(Data section begins)
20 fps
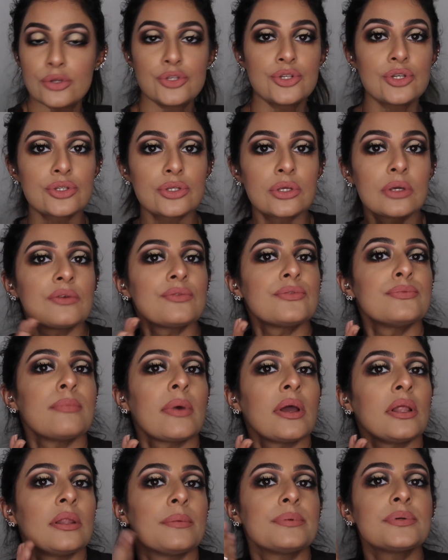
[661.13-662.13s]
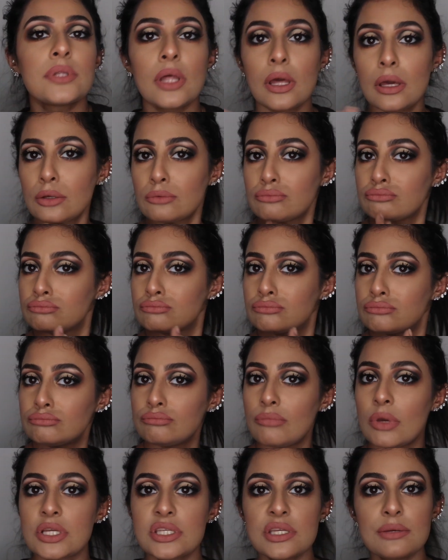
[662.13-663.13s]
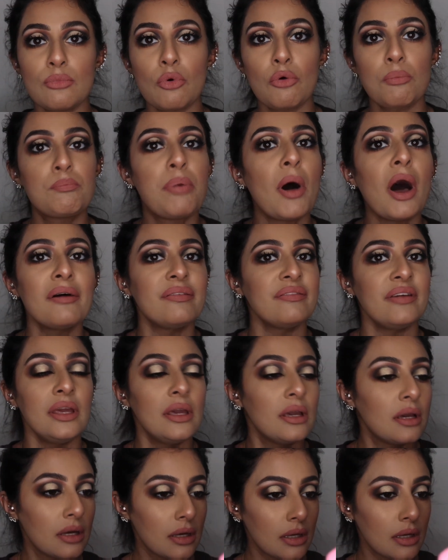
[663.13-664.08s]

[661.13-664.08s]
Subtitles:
It just gives my lips, like, makes them more puffy.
(Data section ends)
Work task. Nothing but the lines from the line containing "[661.13-662.13s]" through the end of the data, both ends included, is to be reproduced, exactly as written and without the pictures.

Solution to this task.
[661.13-662.13s]
[662.13-663.13s]
[663.13-664.08s]

[661.13-664.08s]
Subtitles:
It just gives my lips, like, makes them more puffy.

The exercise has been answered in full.